Uma mãe alagoana na história do Brasil: D. Rosa da Fonseca

D. Rosa da Fonseca e seus sete filhos que lutaram na Guerra do Paraguai

Dona Rosa da Fonseca

Dona Rosa Maria Paulina Barros Cavalcanti da Fonseca na localidade do Sítio Oiteiro, no Povoado Riacho Velho da antiga capital de Alagoas, atual município de Marechal Deodoro. Era filha de Antônia Maria de Barros e José de Carvalho Pedrosa.

Casou-se com o capitão Manuel Mendes da Fonseca e tiveram dez filhos: Marechal Hermes Ernesto da Fonseca, Marechal Severiano Martins da Fonseca, Marechal Manuel Deodoro da Fonseca, Coronel Pedro Paulino da Fonseca, Capitão Hipólito Mendes da Fonseca, Major Eduardo Emiliano da Fonseca, General João Severiano da Fonseca e Tenente Afonso Aurélio da Fonseca, todos militares, e as filhas Emília e Amélia, a que deu nome a uma de nossas avenidas, a Amélia Rosa.
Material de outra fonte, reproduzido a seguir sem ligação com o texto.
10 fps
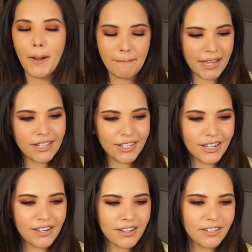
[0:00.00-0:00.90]

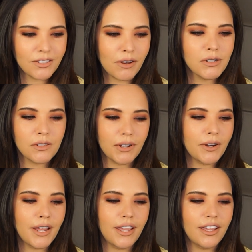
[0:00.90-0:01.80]
amazing, so I was
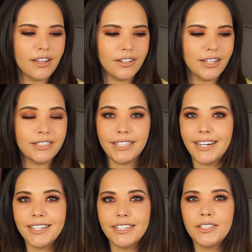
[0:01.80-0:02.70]
very
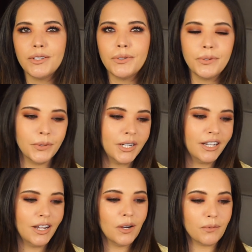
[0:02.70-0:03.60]
excited to
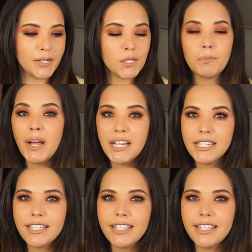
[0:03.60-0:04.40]
respond to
Acompanhando os fatos do seu tempo, Dona Rosa da Fonseca, considerada uma mulher inteligente, compreendia a importância da Guerra do Paraguai e não se abateu quando perdeu três filhos neste confronto.

“Conta-se que enquanto se comemorava a vitória de Itororó com grandes manifestações públicas no Rio de Janeiro, Rosa recebia o boletim com a notícia da morte dos filhos. Nem por isso deixou de homenagear as tropas, estampando a bandeira nacional em uma das janelas de sua casa. E quando pessoas amigas chegaram para lhe dar os pêsames, teria afirmado: ‘Sei o que houve, talvez até Deodoro mesmo esteja morto. Mas hoje é dia de gala pela vitória; amanhã chorarei a morte deles’. E de fato chorou por três dias, fechada em seu quarto“.
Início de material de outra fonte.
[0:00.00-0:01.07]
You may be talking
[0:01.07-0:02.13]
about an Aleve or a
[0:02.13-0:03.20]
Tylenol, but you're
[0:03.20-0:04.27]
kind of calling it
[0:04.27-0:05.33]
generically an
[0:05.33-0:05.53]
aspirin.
Faleceu na cidade do Rio de Janeiro, em 11 de julho de 1873, e foi sepultada no cemitério de São Francisco Xavier. Em 20 de agosto de 1979, em cerimonial fúnebre, com a presença de militares e de descendentes do fundador da República, Marechal Deodoro da Fonseca. Seus restos mortais foram transferidos para o túmulo monumental de Deodoro, no cemitério de São Francisco Xavier.
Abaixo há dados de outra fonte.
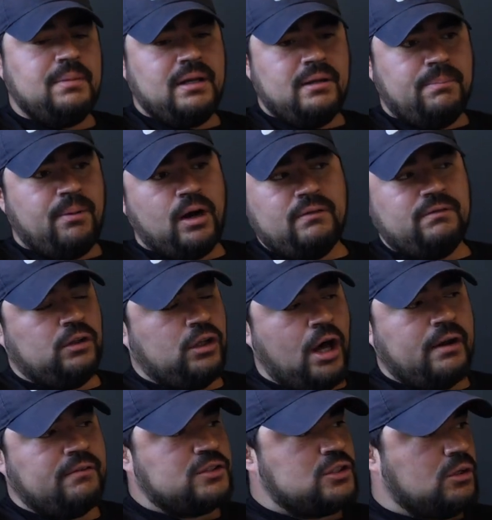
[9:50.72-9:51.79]
been a part of a
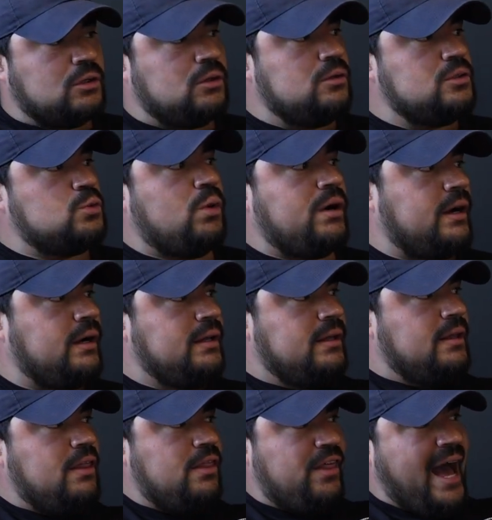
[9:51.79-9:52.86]
lot of circles where
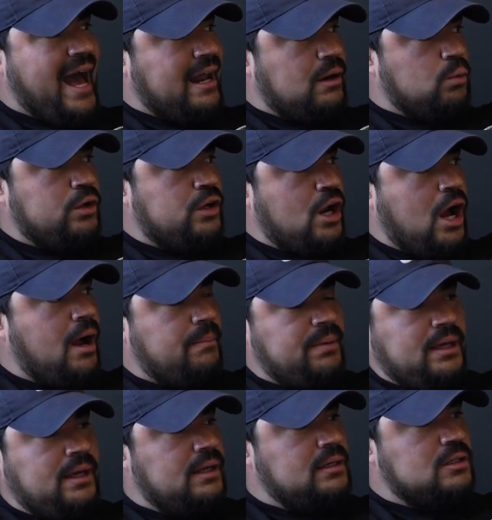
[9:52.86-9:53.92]
that would not
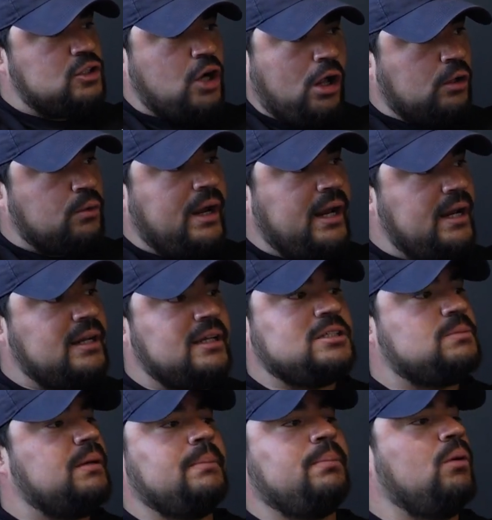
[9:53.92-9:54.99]
be tolerated
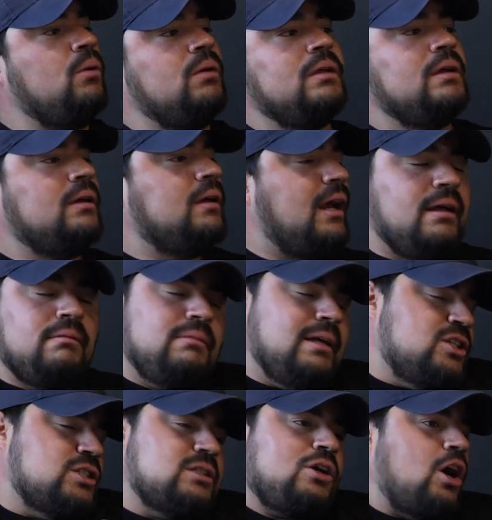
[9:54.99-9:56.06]
because people it
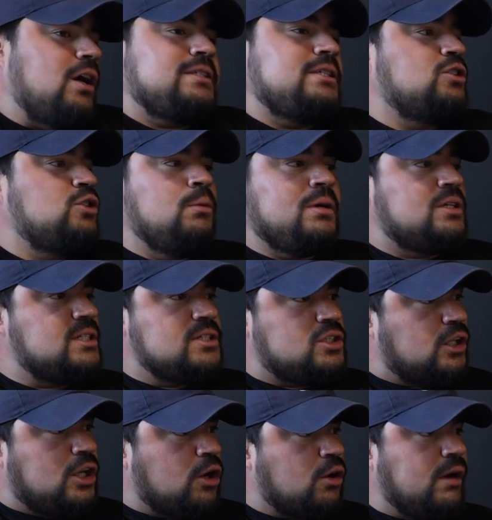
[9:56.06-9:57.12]
just causes too much
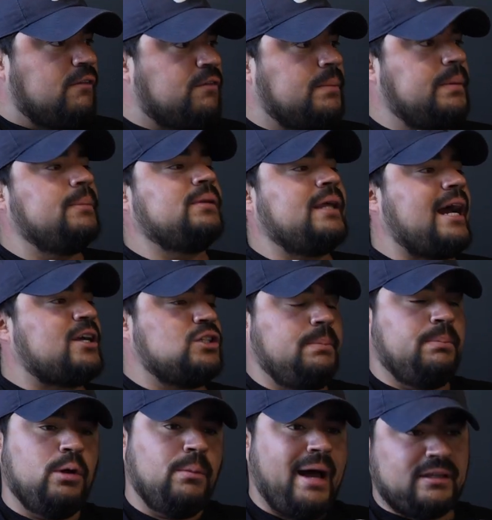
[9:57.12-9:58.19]
insecurity for people to actually
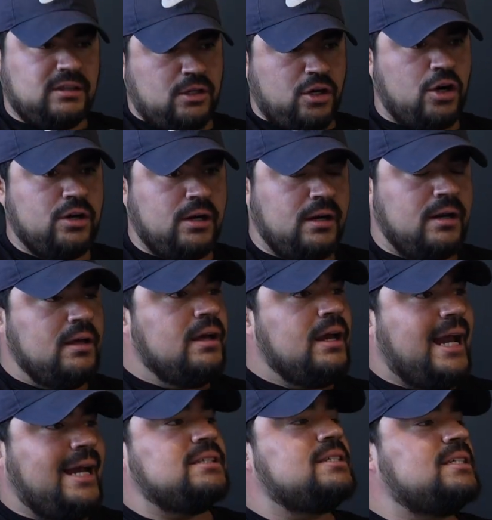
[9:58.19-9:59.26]
pull back the curtain
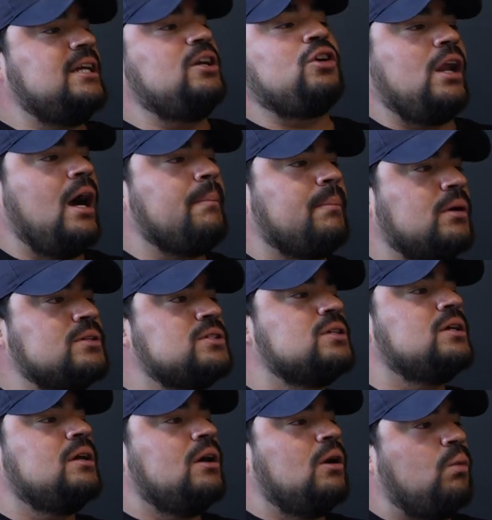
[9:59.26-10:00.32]
and see your
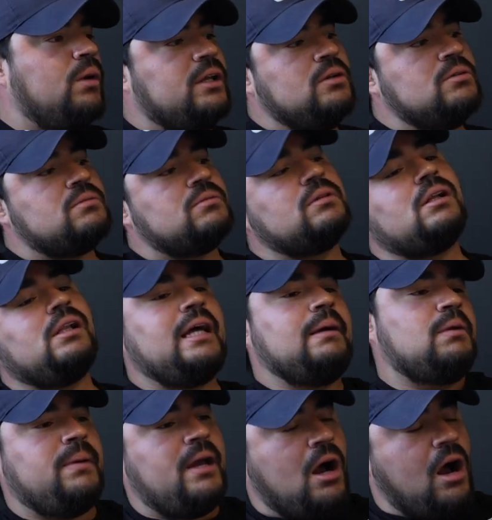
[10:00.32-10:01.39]
numbers when you claim
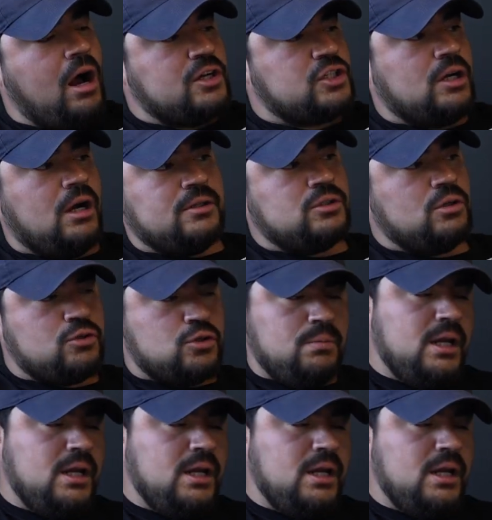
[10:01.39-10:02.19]
to be a hot shot on social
A lápide do antigo túmulo de Rosa da Fonseca e o seu busto, que estava na praça que a homenageou no Centro de Maceió, encontram-se expostos para visitação pública na Casa de Deodoro, em Marechal Deodoro, Alagoas.

3 Comments on Uma mãe alagoana na história do Brasil: D. Rosa da Fonseca

  1. Edilva Acioli // 14 de maio de 2017 em 10:30 //

    Não Concordo com a troca do nome da Av.América Rosa, O alagoano não cuida do seu passado, da sua história,não tem memória.

  2. André José Soares Silva // 15 de maio de 2017 em 08:49 //

    Ela (avenida), será sempre para o povo Amélia Rosa.

  3. Eglaube Rocha // 17 de maio de 2017 em 22:53 //

    Meu ponto de encontro, diariamente, é no site História de Alagoas. E hoje sei a origem do nome da Av Amélia Rosa, onde resido há mais de vinte anos. Não somente isto me faz, ainda mais, discordar, também, da mudança do nome dessa Av., espinha dorsal do bairro da Jatiúca. Aliás, por falar em mudança, o nome mais apropriado, hoje, de Av Dr Antônio Gomes de Barros, seria “Av Tobogam” por um motivo muito simples. A Av tem mais oscilações no terreno do que um ralo, daqueles de ralar milho para fazer cuscuz.